Collected data
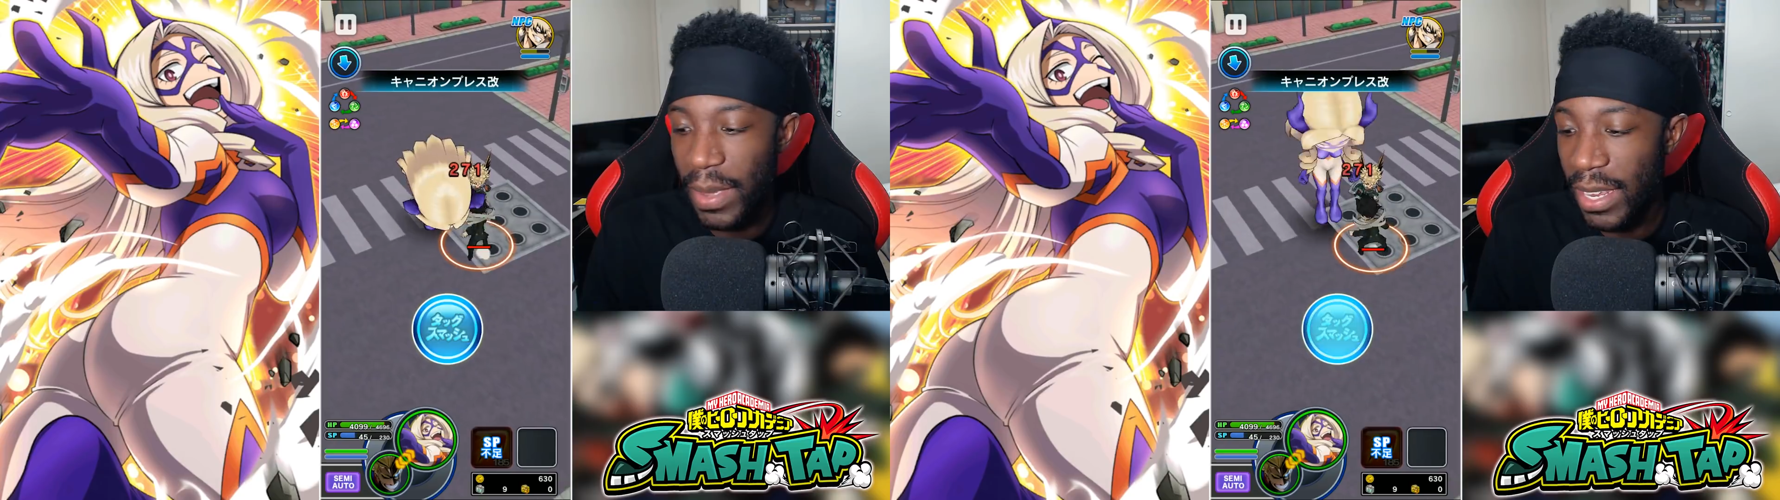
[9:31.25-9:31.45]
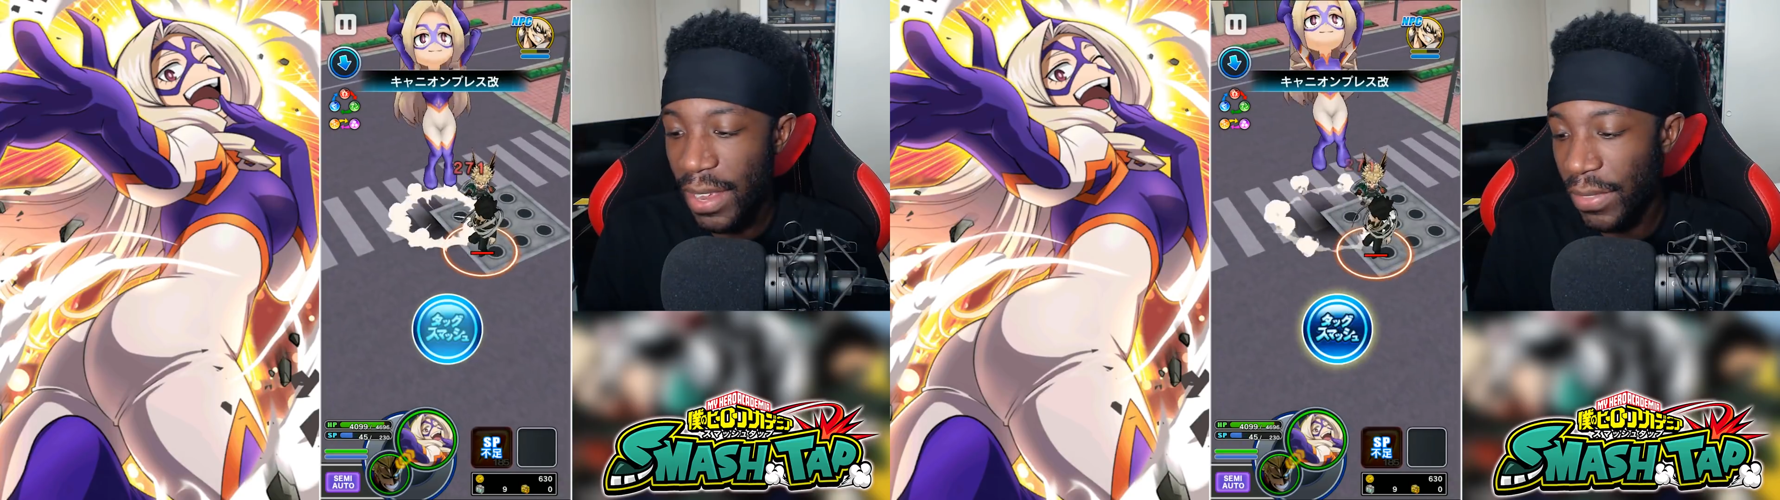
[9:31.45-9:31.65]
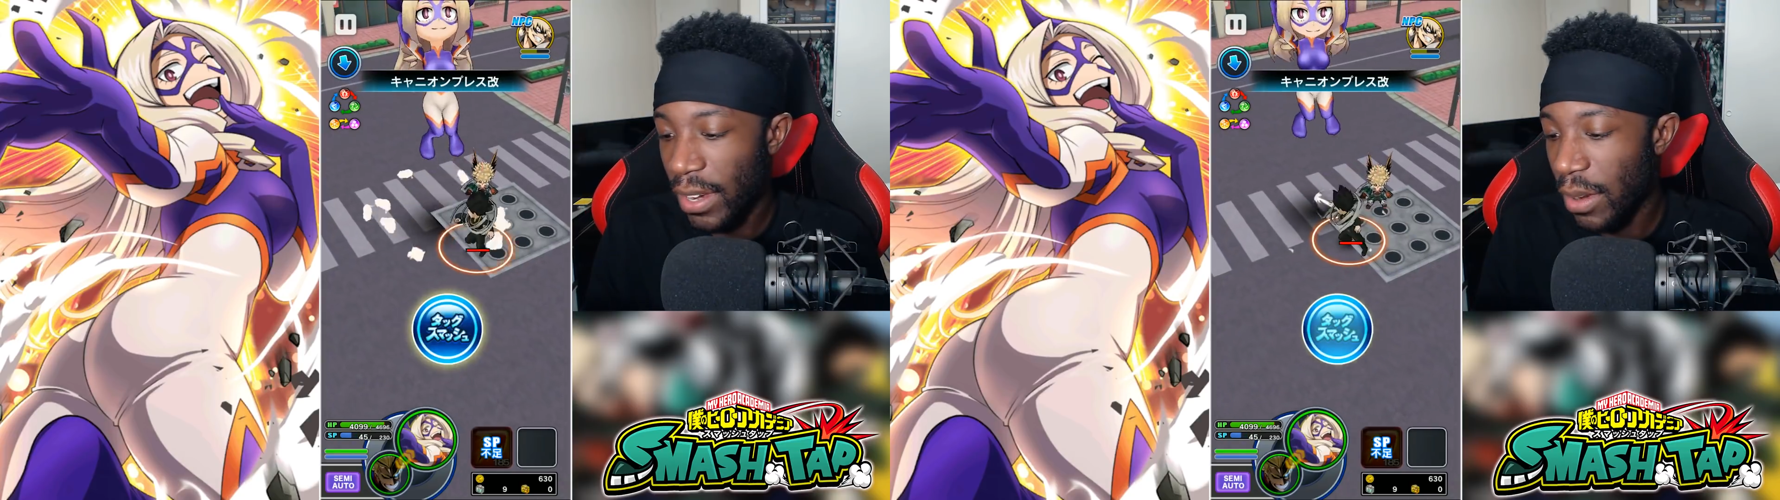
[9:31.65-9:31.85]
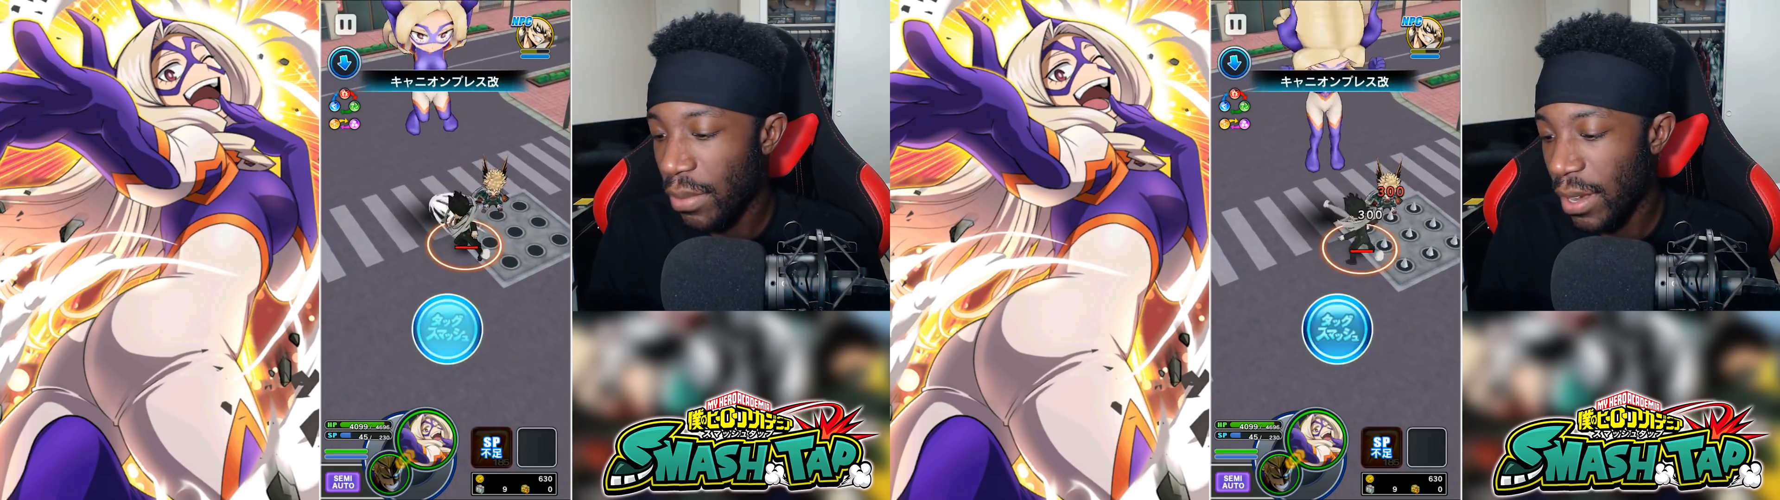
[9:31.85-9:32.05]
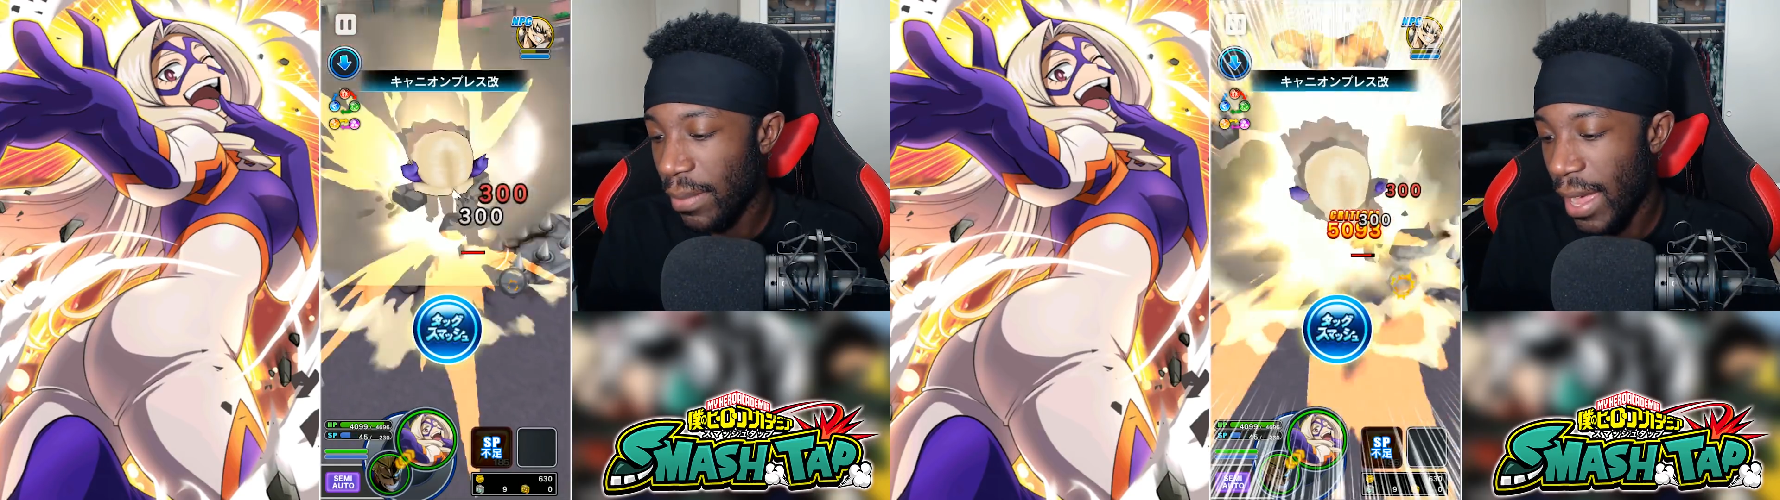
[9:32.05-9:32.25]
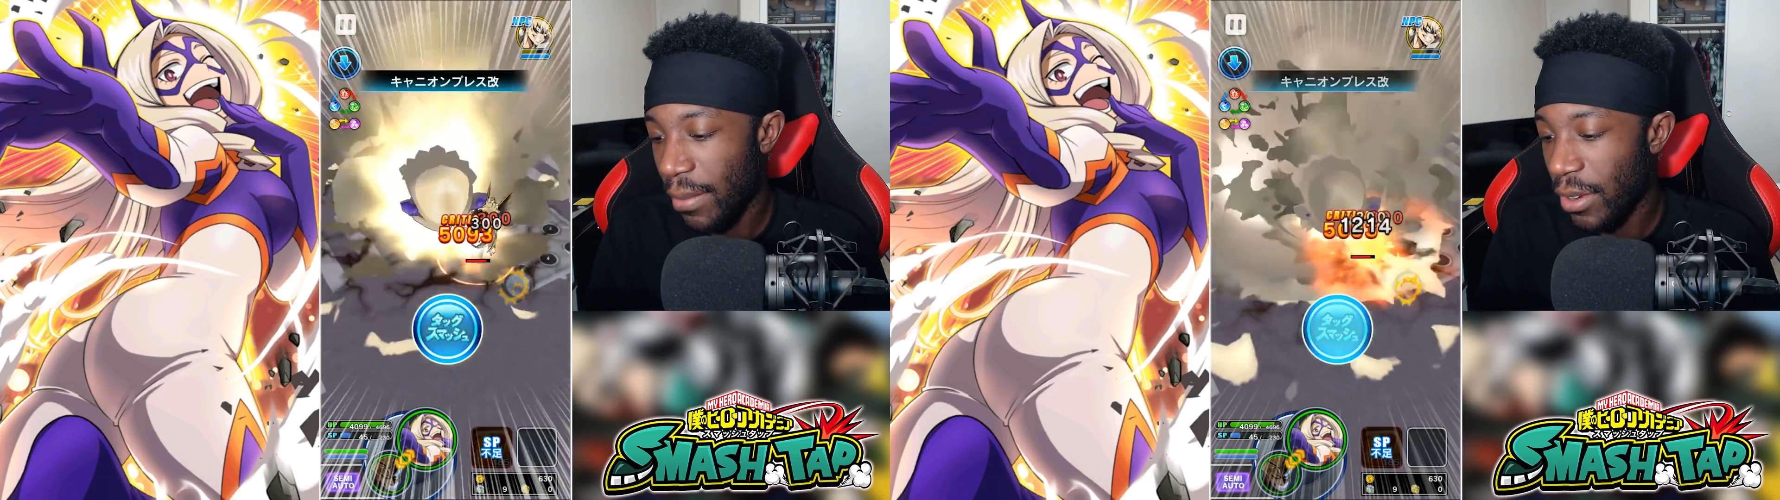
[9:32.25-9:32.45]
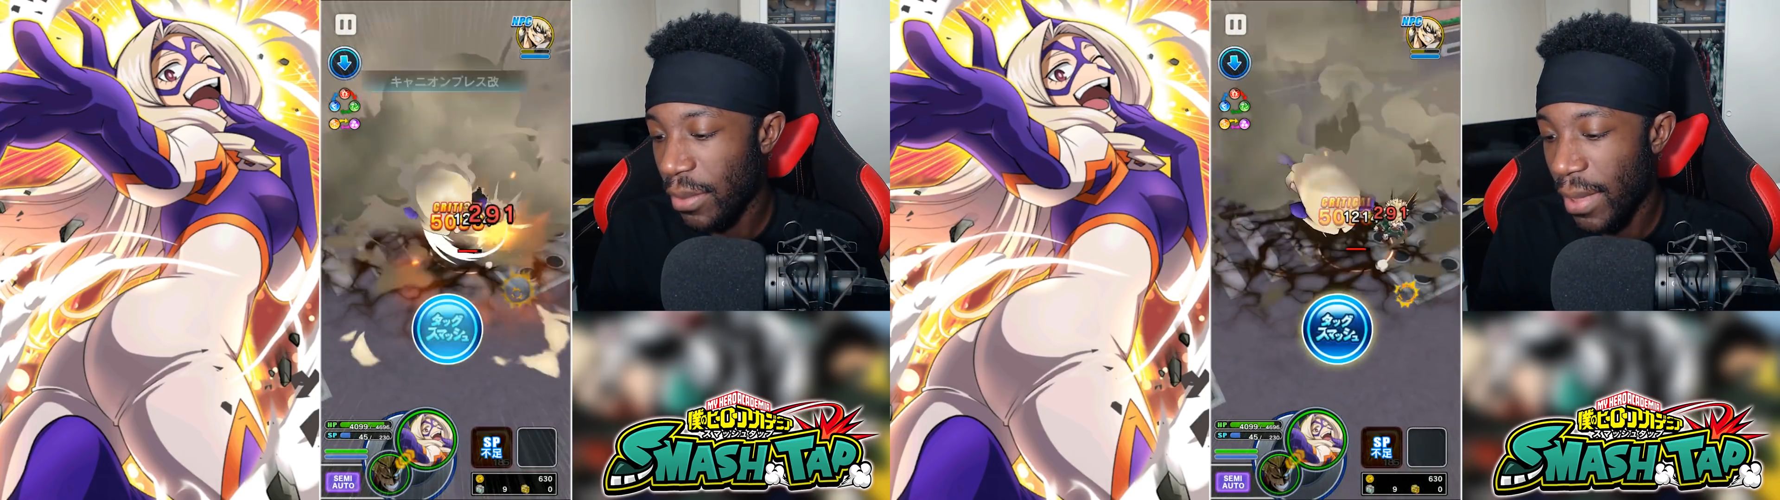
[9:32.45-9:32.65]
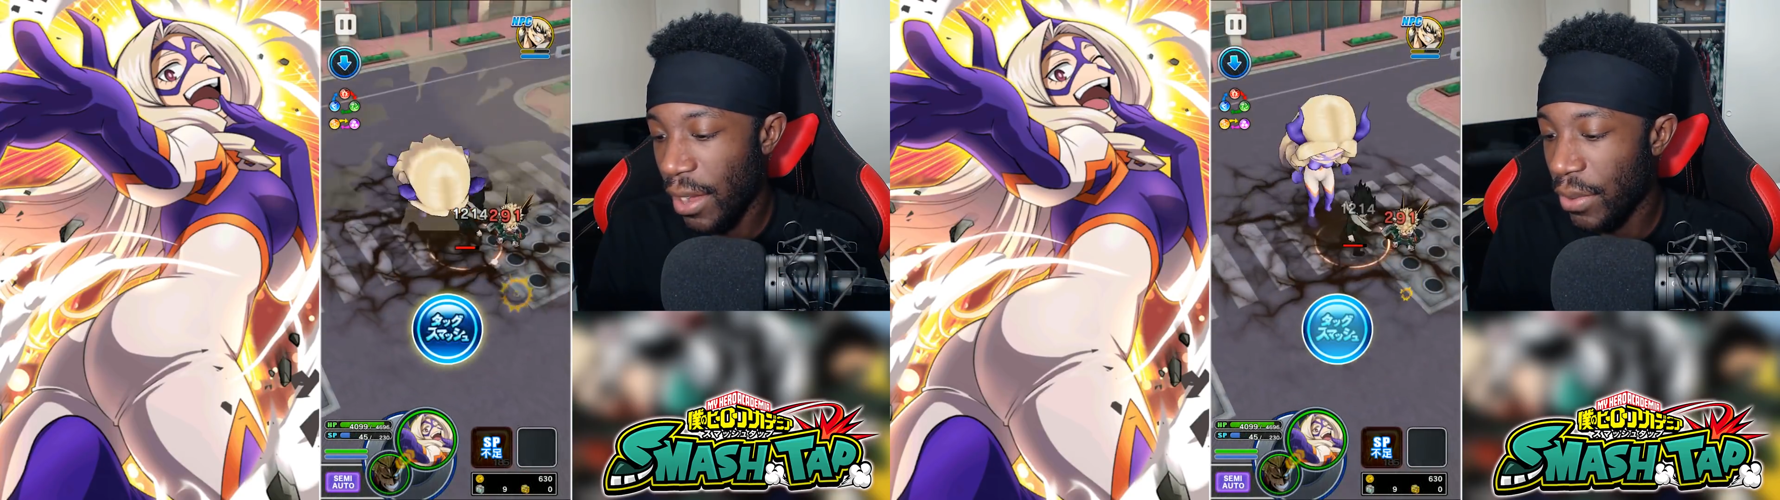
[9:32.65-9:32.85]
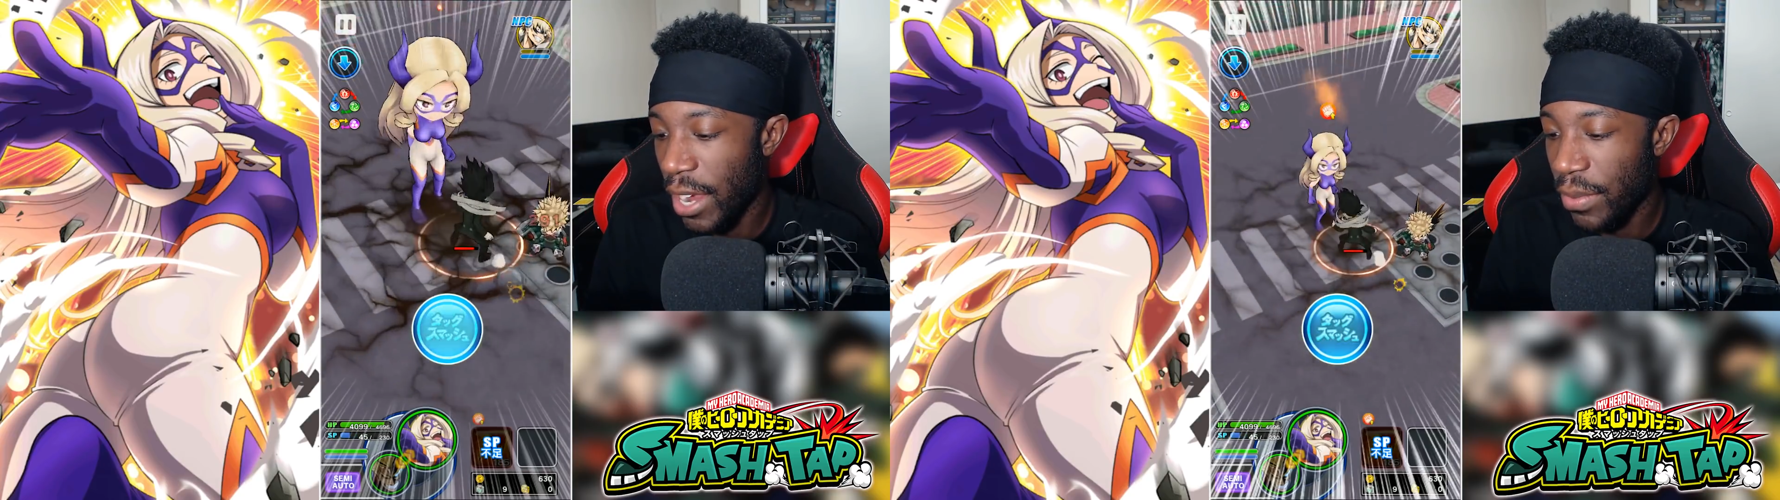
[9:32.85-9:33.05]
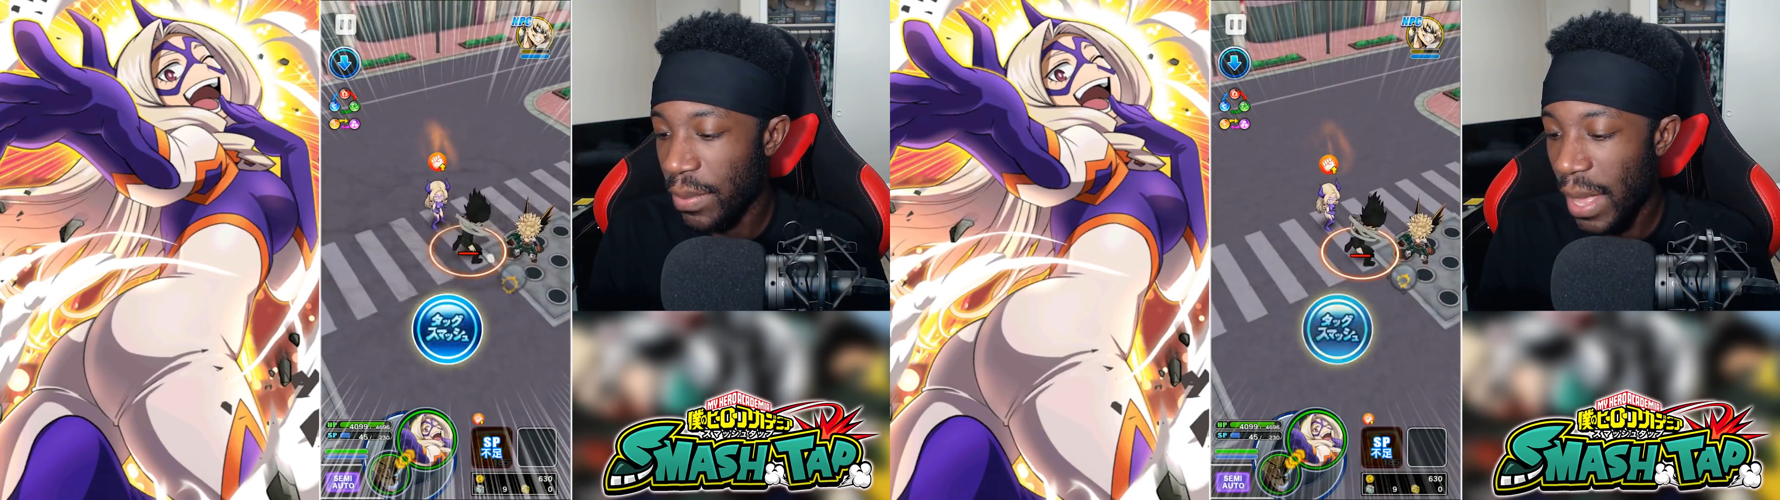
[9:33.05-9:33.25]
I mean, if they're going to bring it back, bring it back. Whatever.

- **Task requirements**: Please return exactly, and only, the lines from the one containing "[9:31.85-9:32.05]" through the end of the records, with both end lines kept and every picture dropped.

- **Solved exercise**:
[9:31.85-9:32.05]
[9:32.05-9:32.25]
[9:32.25-9:32.45]
[9:32.45-9:32.65]
[9:32.65-9:32.85]
[9:32.85-9:33.05]
[9:33.05-9:33.25]
I mean, if they're going to bring it back, bring it back. Whatever.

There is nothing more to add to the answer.